One of the pluses of the scheduled C section is knowing when it’s going to go down. But that can also be a minus, because having a hard, fast deadline can sometimes add to the stress. When you’re waiting to go into labor, there’s always the chance that you’ll have more days than you expect, and as unpleasant as those post-dates can be, the extra time to prepare can pay off in some ways.

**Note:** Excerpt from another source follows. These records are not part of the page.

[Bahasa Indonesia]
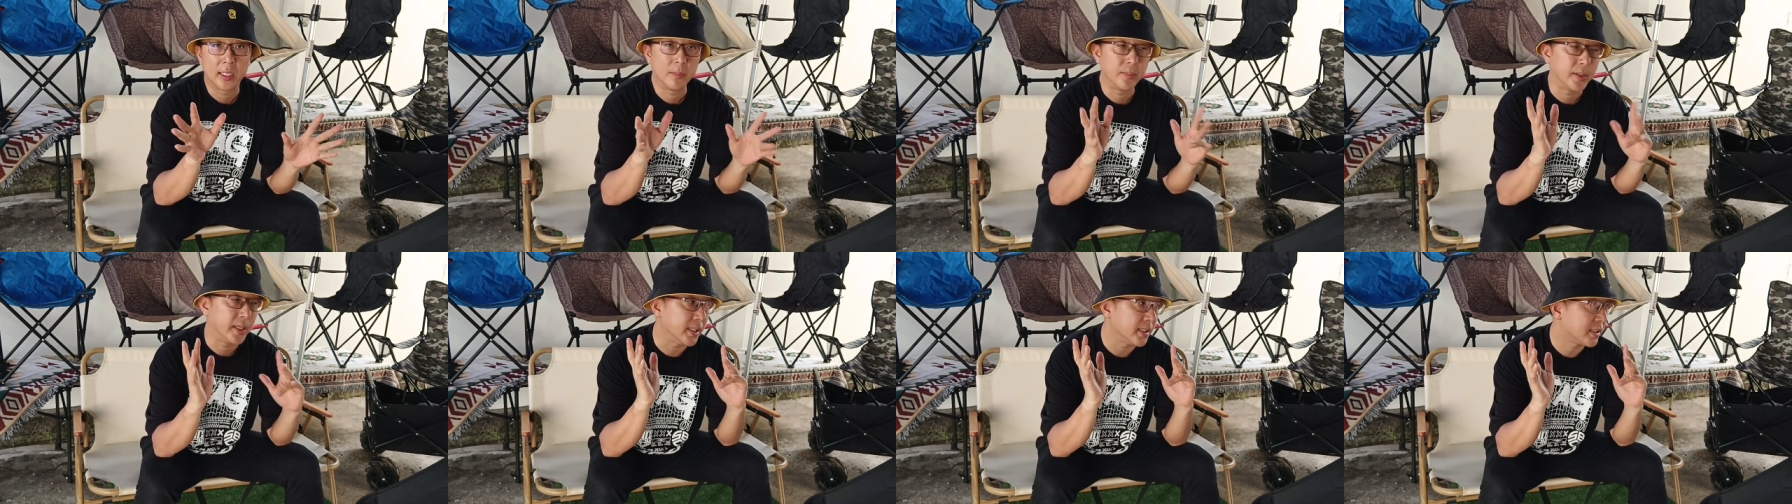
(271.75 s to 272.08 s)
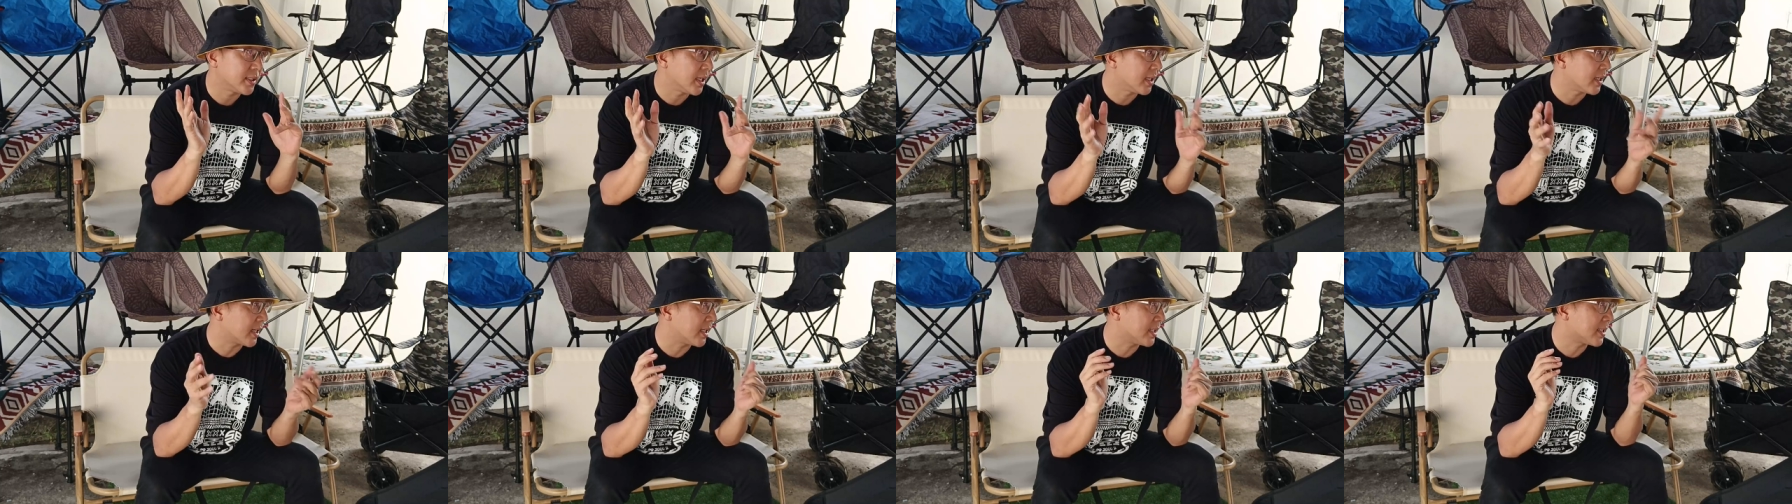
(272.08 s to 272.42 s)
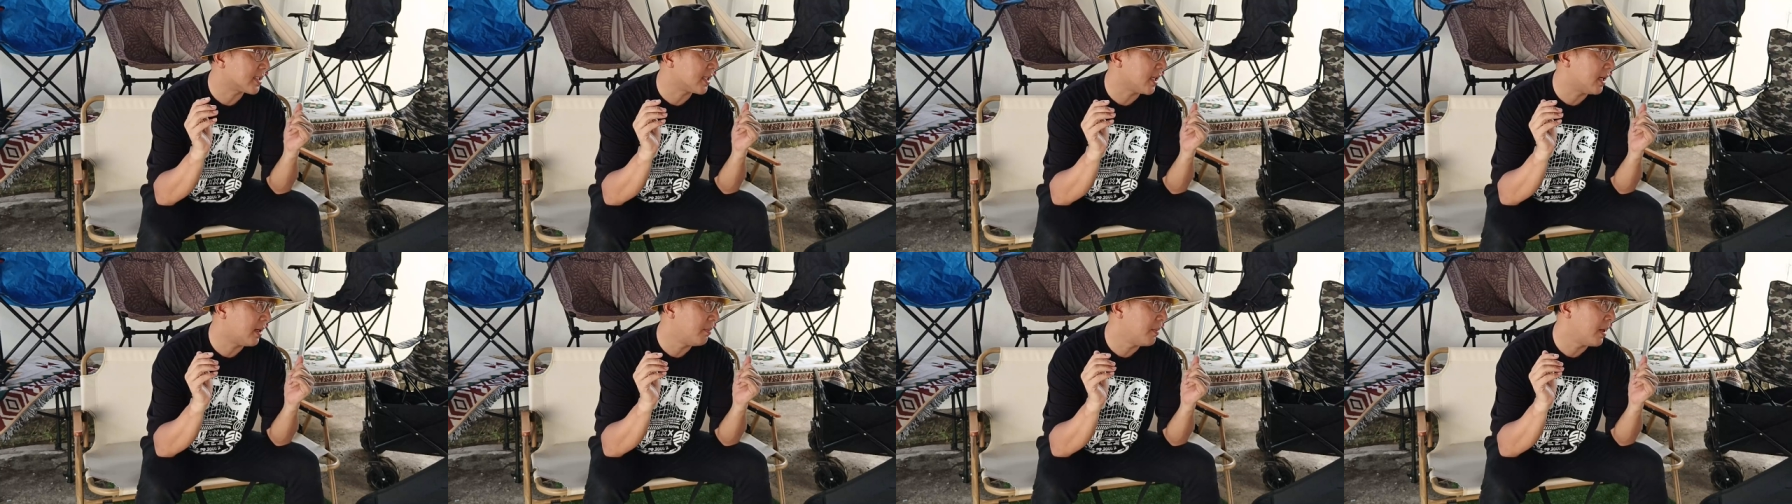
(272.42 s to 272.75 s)
tapi saya
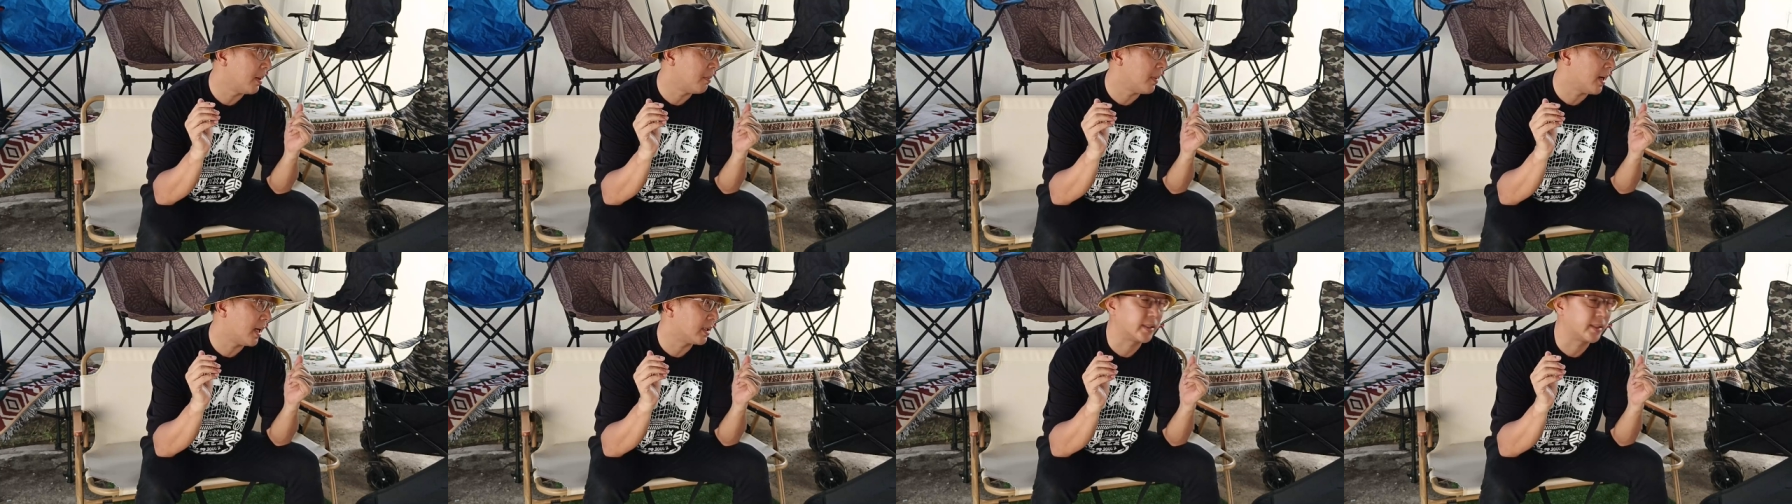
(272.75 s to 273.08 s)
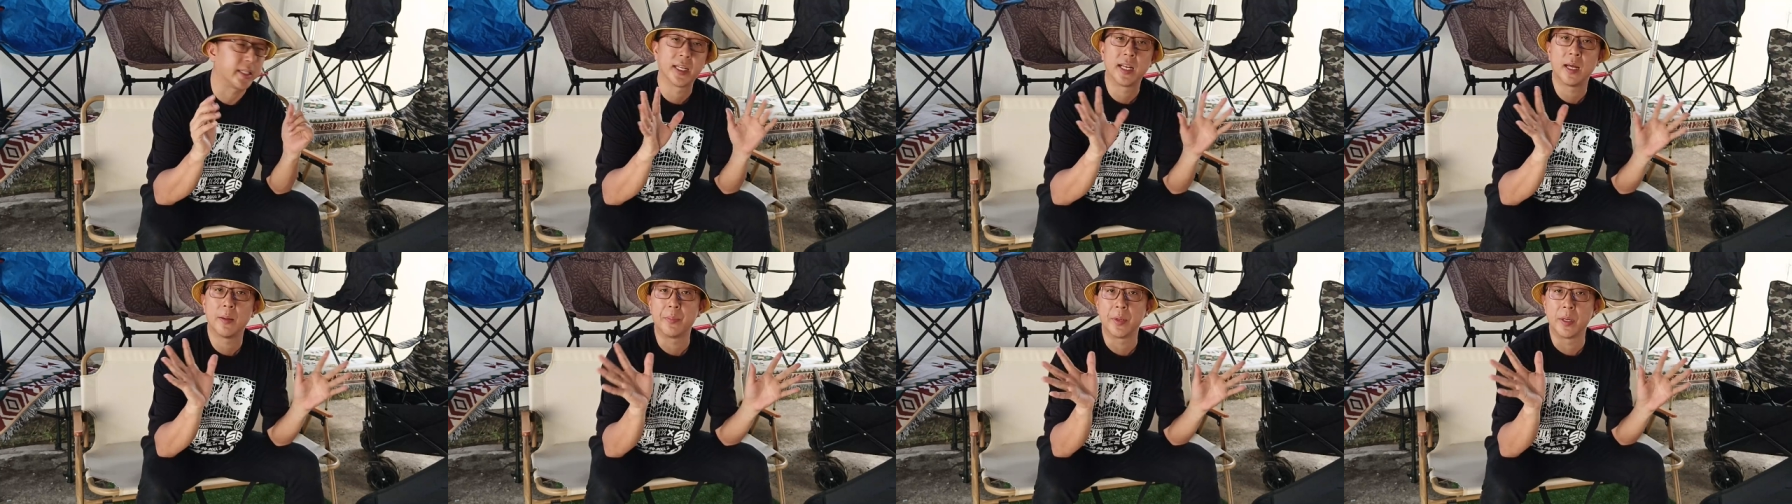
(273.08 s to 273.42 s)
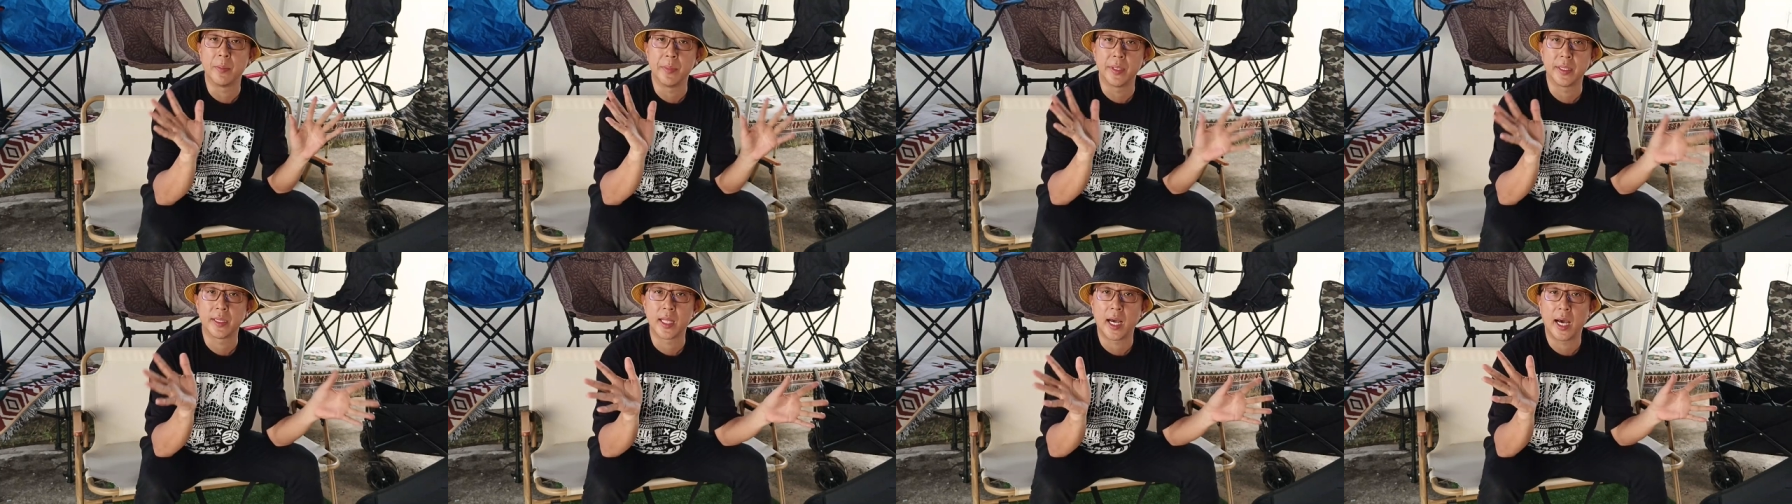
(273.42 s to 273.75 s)
rasa memang tiada
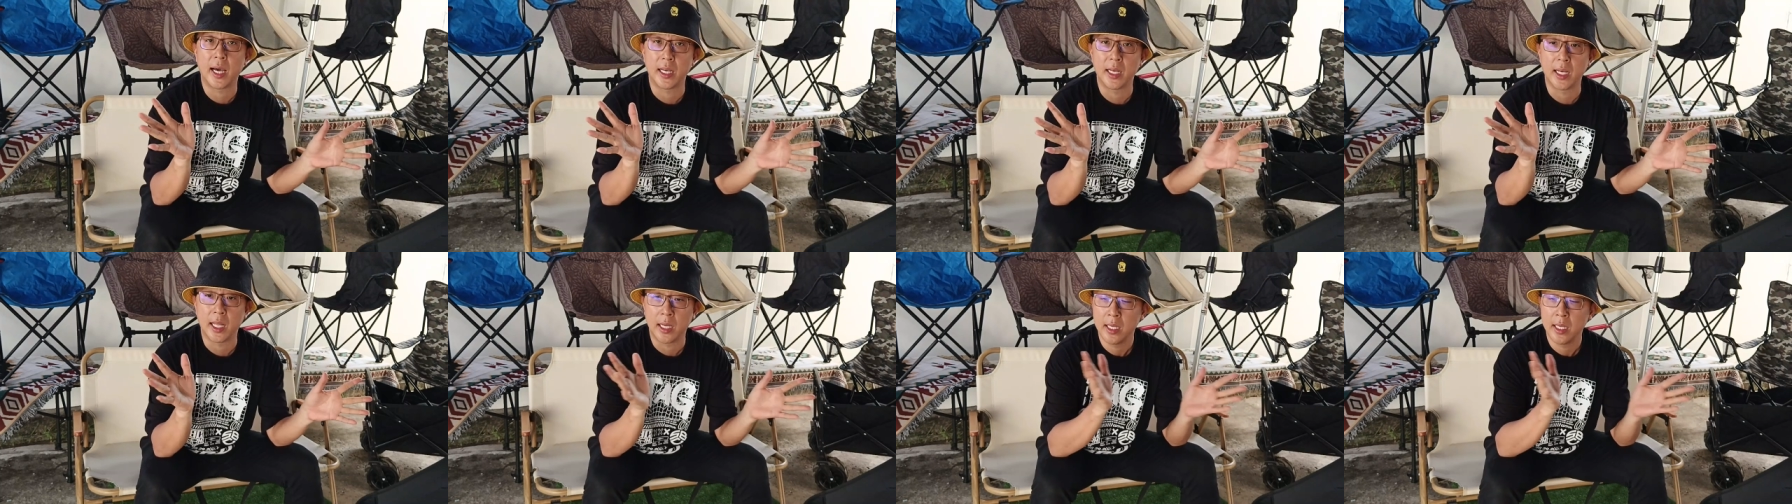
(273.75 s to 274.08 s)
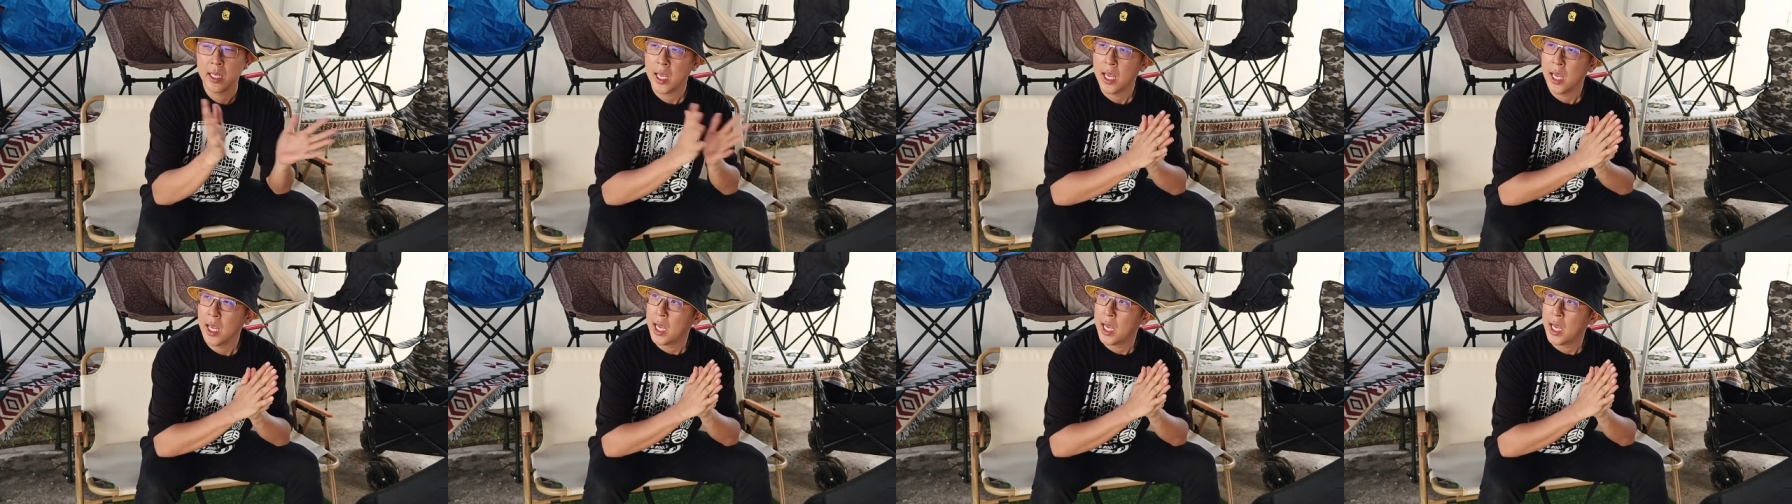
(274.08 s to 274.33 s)
permintaan lah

My sister’s looking at one of those hard deadlines next week, and her prep anxiety is definitely in high gear. But it seems, too, like she’s got a really healthy sense of what she can control and what she can’t. She wrote a related post on her blog that really nails that pre-baby feeling:
What I find interesting is how I keep thinking back to tiny little things that I feel I must have, despite the fact that they’ll probably be unnecessary, or I can use something else in it’s place. I’m talking about things like Mrs. Meyer’s baby stain remover soap, which I’ve been searching for everywhere, and have yet to find. I simply want it because of the smell and I’m sure the other stain removers I have will work just as well, but it’s almost like I want the smell to bring me back to that difficult time, like I’m supposed to be there.
The same is true for the hospital. I can’t wait to drink the ‘special’ juice concoction the postpartum nurses bring me. I’m quite sure it’s is frozen orange and cranberry juice from concentrate mixed with water and lots of ice, but still it is one of the things I feel I must have in order to survive my post baby recovery.
read the whole post here.
I remember that swell of emotions right before my babies’ births. It was more intense the second time, both because I was worried about how my relationship with my older child would change and because I knew what I was getting myself into. But it was also easier, because I wasn’t nearly as freaked. The early days were still crazy, but the craziness faded sooner into something less like insanity and more like everyday weirdness. We’re all headed out west later this week to help her with the transition and see the new little one after arrival. I will keep you posted between attempts to be a useful sister in the newborn mayhem.